_TASK BRIEF_
Word for word, repeat everything in the records below except the pictures.

_SOURCE DATA_
/---

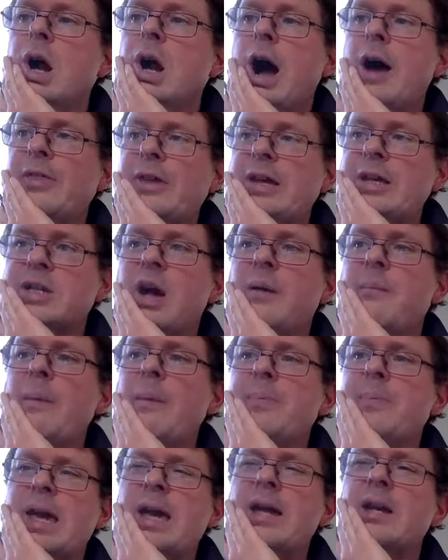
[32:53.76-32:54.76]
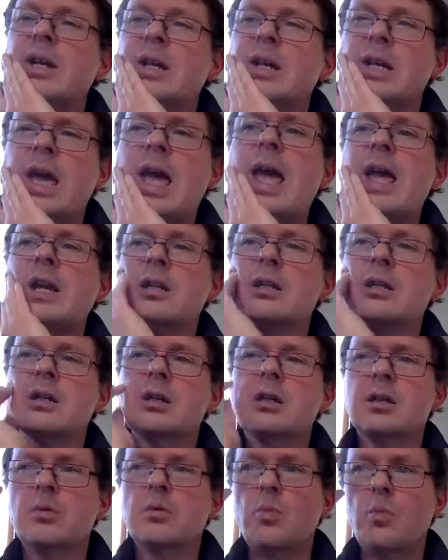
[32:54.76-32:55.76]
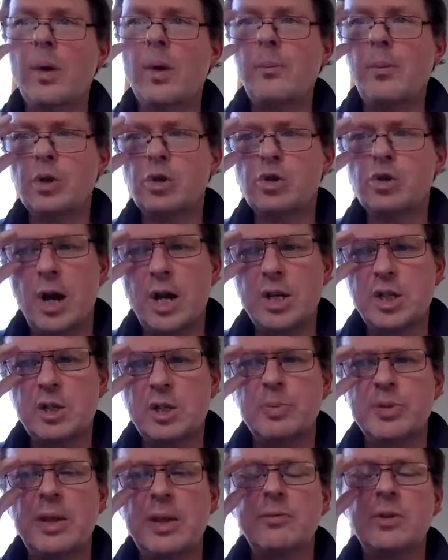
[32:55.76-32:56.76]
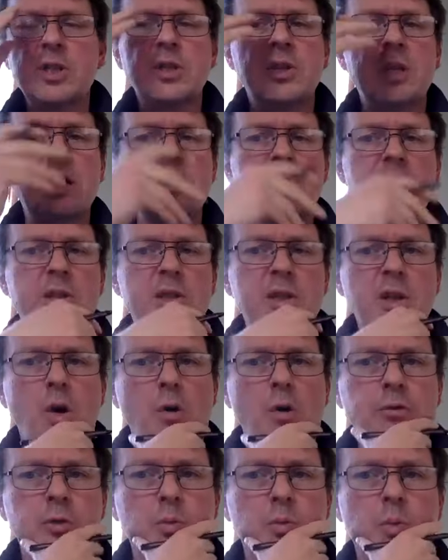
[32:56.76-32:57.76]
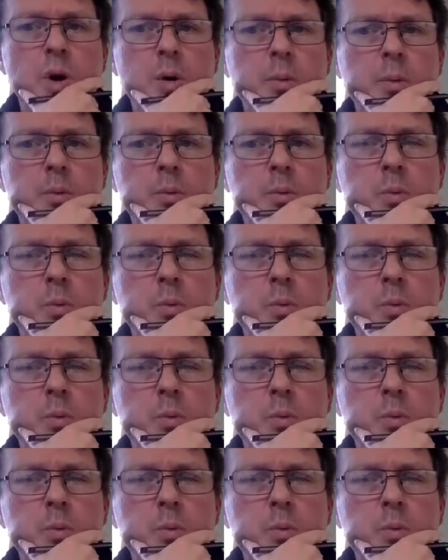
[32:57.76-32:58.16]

it's come up again and again when one tries to present this thesis, that often what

\---

_EXPECTED OUTPUT_
[32:53.76-32:54.76]
[32:54.76-32:55.76]
[32:55.76-32:56.76]
[32:56.76-32:57.76]
[32:57.76-32:58.16]

it's come up again and again when one tries to present this thesis, that often what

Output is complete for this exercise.